MaryGreenhill · 24/08/2025 14:26

They didn't treat you very nicely @CrashBambiCoot . I would never make another cup of anything for her nor your DH . Let them stew .

They were having coffee, not tea @MaryGreenhill 😜

But in all seriousness, the sister is probably more to be pìtied, than angry at, for her ignorant behaviour.

However, @CrashBambiCoot's husband was just being vile. Depending on whether being vile was an extremely unusual thing for him to be, or whether it is such normal behaviour nowadays that the OP only just registered it, would affect how I would proceed - if logistically possible.

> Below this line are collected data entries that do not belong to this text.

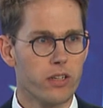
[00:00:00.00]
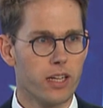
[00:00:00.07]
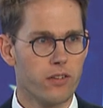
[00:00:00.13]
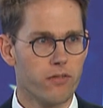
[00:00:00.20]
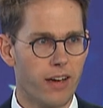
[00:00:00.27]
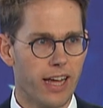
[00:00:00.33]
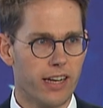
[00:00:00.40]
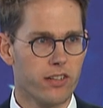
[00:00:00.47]
in
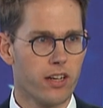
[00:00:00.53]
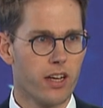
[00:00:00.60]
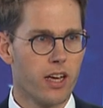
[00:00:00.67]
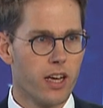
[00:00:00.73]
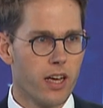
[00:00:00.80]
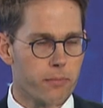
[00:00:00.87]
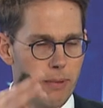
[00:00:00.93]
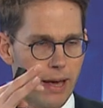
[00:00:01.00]
that
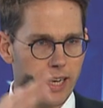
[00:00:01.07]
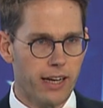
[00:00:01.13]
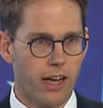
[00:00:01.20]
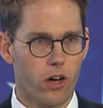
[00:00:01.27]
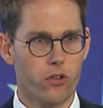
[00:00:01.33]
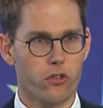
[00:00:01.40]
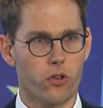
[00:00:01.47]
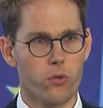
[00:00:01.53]

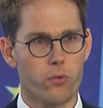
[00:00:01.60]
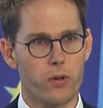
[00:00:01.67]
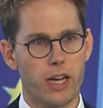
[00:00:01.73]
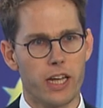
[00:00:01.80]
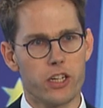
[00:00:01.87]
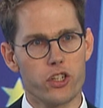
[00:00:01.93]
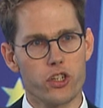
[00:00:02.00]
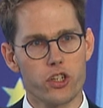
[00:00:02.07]
bank-household
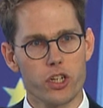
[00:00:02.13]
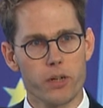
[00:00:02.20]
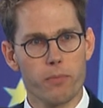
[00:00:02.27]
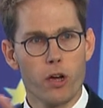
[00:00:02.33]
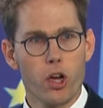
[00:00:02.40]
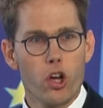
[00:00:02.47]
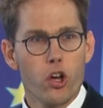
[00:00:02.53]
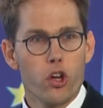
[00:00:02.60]
relationship
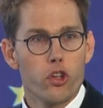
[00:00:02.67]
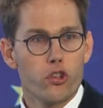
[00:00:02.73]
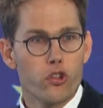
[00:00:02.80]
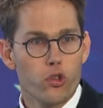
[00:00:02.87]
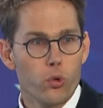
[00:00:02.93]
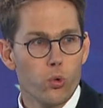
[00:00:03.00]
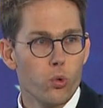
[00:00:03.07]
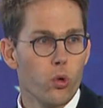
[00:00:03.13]

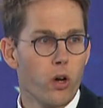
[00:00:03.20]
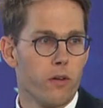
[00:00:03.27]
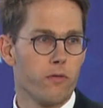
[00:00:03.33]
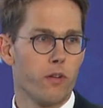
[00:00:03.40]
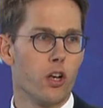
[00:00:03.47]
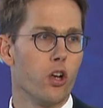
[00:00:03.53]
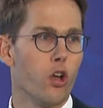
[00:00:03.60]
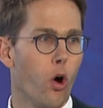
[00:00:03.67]
to
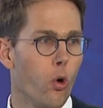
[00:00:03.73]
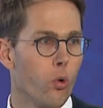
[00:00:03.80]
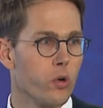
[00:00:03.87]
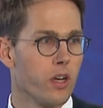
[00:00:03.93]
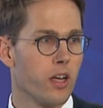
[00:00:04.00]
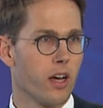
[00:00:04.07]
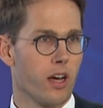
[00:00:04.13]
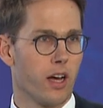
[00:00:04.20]
the
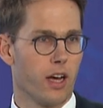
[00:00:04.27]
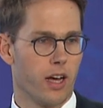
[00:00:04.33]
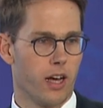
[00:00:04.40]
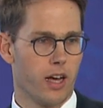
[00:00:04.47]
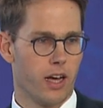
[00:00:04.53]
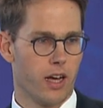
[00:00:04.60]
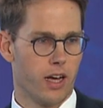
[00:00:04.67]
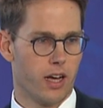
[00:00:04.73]
loan
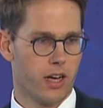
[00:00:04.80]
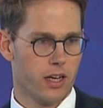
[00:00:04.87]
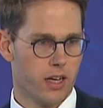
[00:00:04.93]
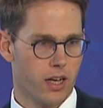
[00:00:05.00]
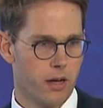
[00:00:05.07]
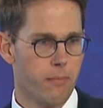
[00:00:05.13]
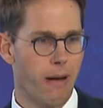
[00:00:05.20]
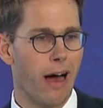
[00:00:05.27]

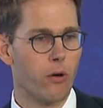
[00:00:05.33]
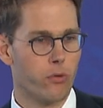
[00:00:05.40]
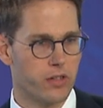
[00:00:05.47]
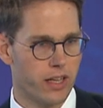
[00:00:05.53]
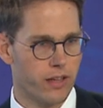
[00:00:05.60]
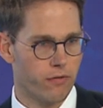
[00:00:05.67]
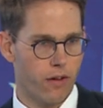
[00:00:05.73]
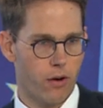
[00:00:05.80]
amount,
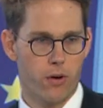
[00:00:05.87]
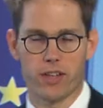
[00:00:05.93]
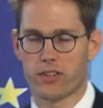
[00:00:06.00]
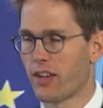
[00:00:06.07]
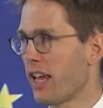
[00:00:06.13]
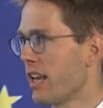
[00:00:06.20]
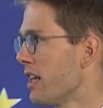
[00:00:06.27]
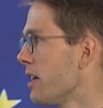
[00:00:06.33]
if there is
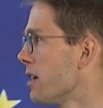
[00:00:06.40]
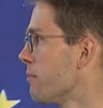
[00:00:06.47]
any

If his behaviour was so unusual that the OP was struggling to believe that it was her husband that was saying those things, then later on, when they were on their own, and everything had calmed down, I think that she should sit down with him, with no distractions, and ask him why he had behaved in such a way. The OP would obviously then have to decide whether his explanation made any sense to her, and was in any way something that she could forgive in the right circumstances.

On the other hand, if his response has become what the OP has realised is his normal type of behaviour these days, then if she thinks that she may still have some positive feelings towards him, she should maybe ask him to come to couple counselling with her, and if he refuses, or if the OP knows that she no longer loves or needs him, then the answer is both straightforward, and obvious...

Mix56 · 24/08/2025 18:51

Just tell them both to make there own coffee from now on;
"Make your own, that way you won't need to be utterly fucking ridiculous about the way I make it."
or, "No more maid service & free coffee here."